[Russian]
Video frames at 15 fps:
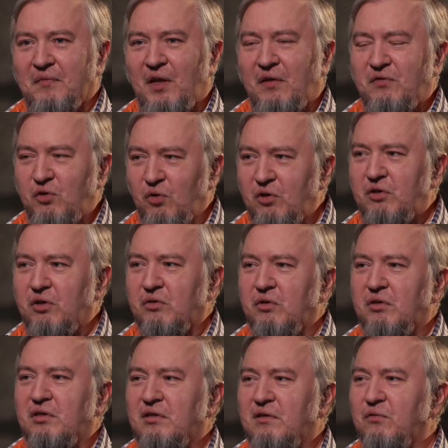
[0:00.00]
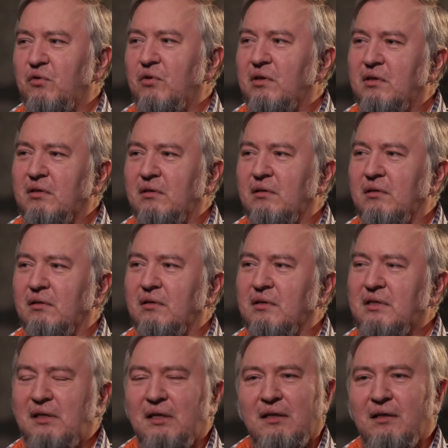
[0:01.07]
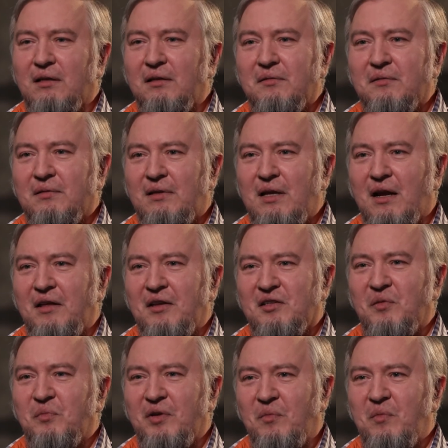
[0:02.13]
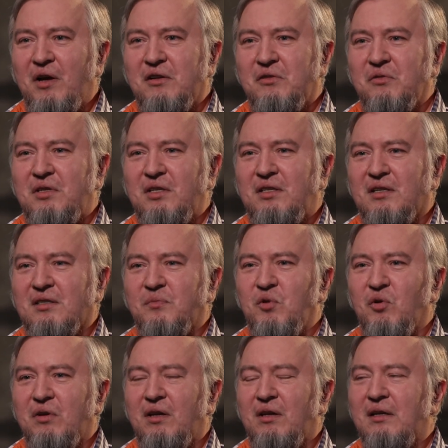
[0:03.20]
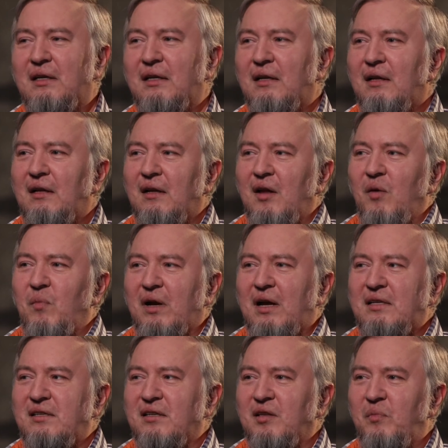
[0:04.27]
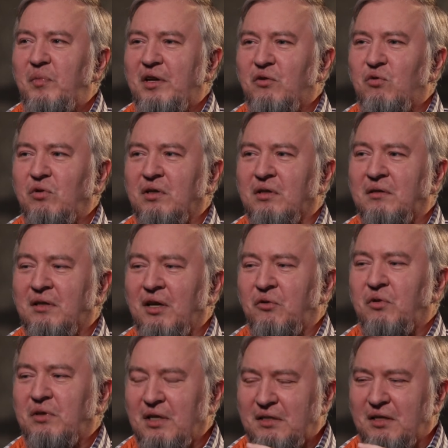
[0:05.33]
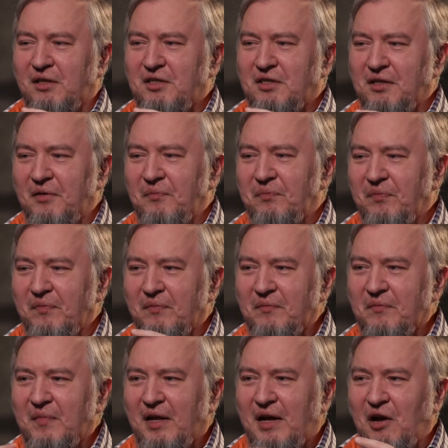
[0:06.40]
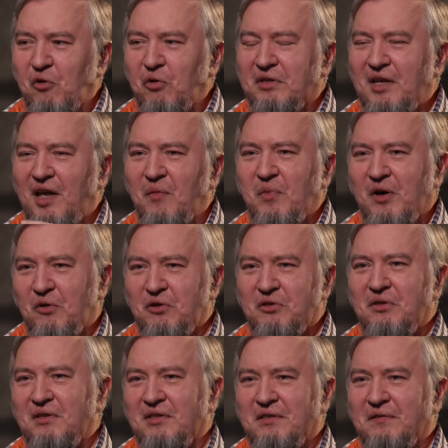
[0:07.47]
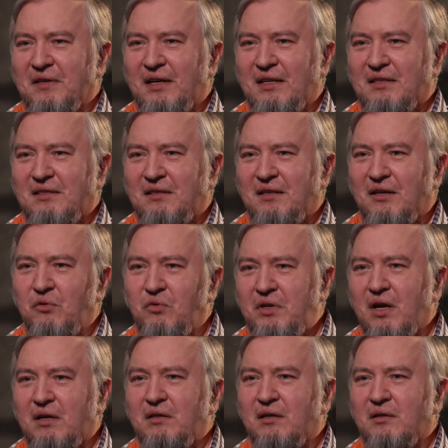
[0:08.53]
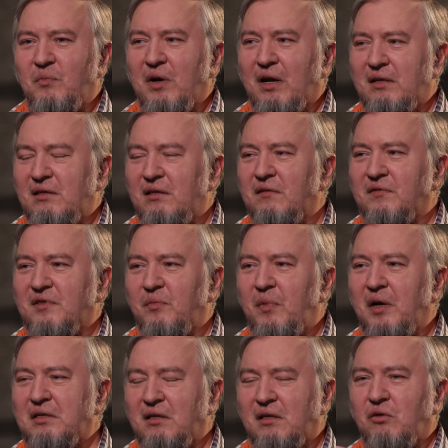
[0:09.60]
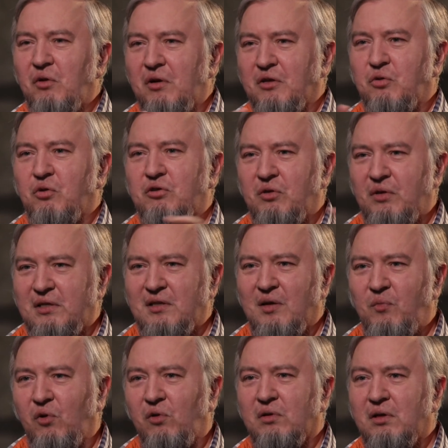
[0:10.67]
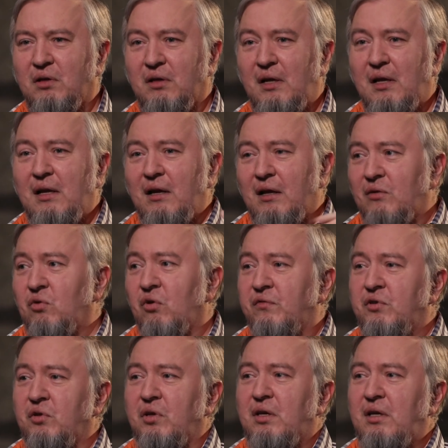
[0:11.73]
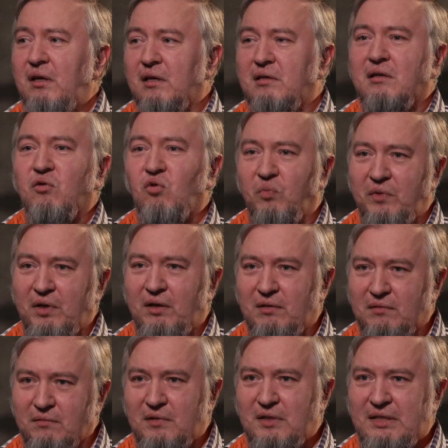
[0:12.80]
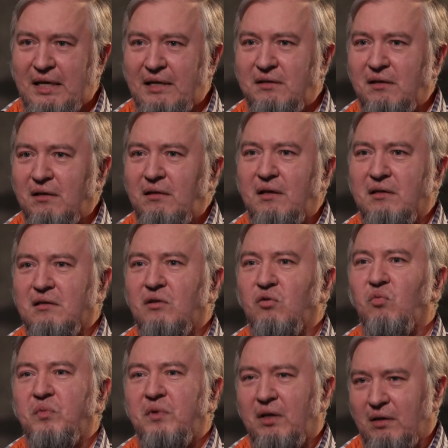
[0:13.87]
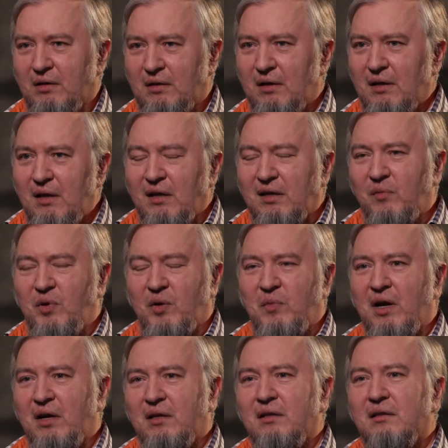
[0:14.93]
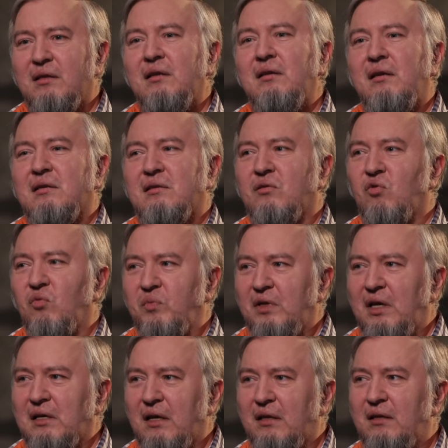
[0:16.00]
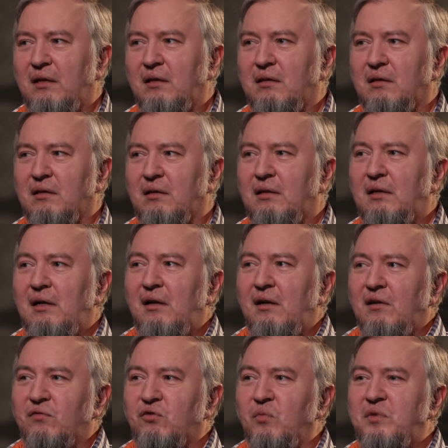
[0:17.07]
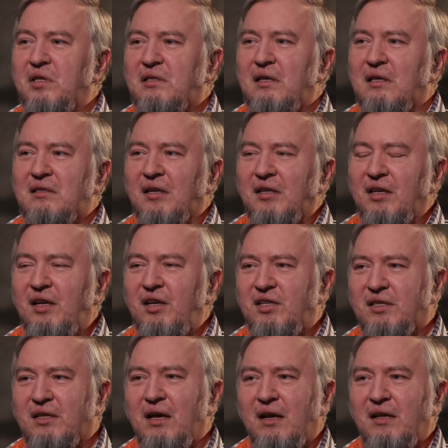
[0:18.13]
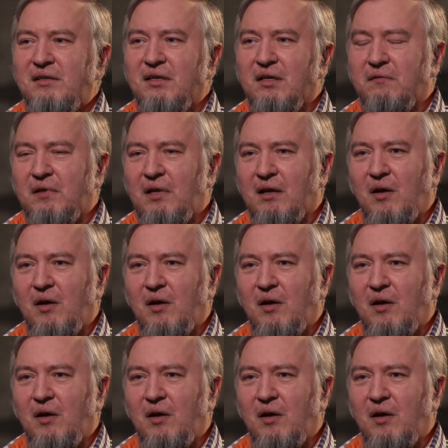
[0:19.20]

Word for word: Все еще существуют э, склады. Я, конечно, понимаю, что сейчас многие магазины переходят на такой достаточно короткий оборот, что называется. Да? У некоторых магазинов запас это только то, что есть на полках. Но все-таки есть крупные сети, есть крупные гипермаркеты, есть крупные какие-то, в том числе стратегически ориентированные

_____

=== Assignment ===
All entries must be written out again exactly as given, with no pictures in the copy.

=== Output for this task ===
[Russian]
Video frames at 15 fps:
[0:00.00]
[0:01.07]
[0:02.13]
[0:03.20]
[0:04.27]
[0:05.33]
[0:06.40]
[0:07.47]
[0:08.53]
[0:09.60]
[0:10.67]
[0:11.73]
[0:12.80]
[0:13.87]
[0:14.93]
[0:16.00]
[0:17.07]
[0:18.13]
[0:19.20]

Word for word: Все еще существуют э, склады. Я, конечно, понимаю, что сейчас многие магазины переходят на такой достаточно короткий оборот, что называется. Да? У некоторых магазинов запас это только то, что есть на полках. Но все-таки есть крупные сети, есть крупные гипермаркеты, есть крупные какие-то, в том числе стратегически ориентированные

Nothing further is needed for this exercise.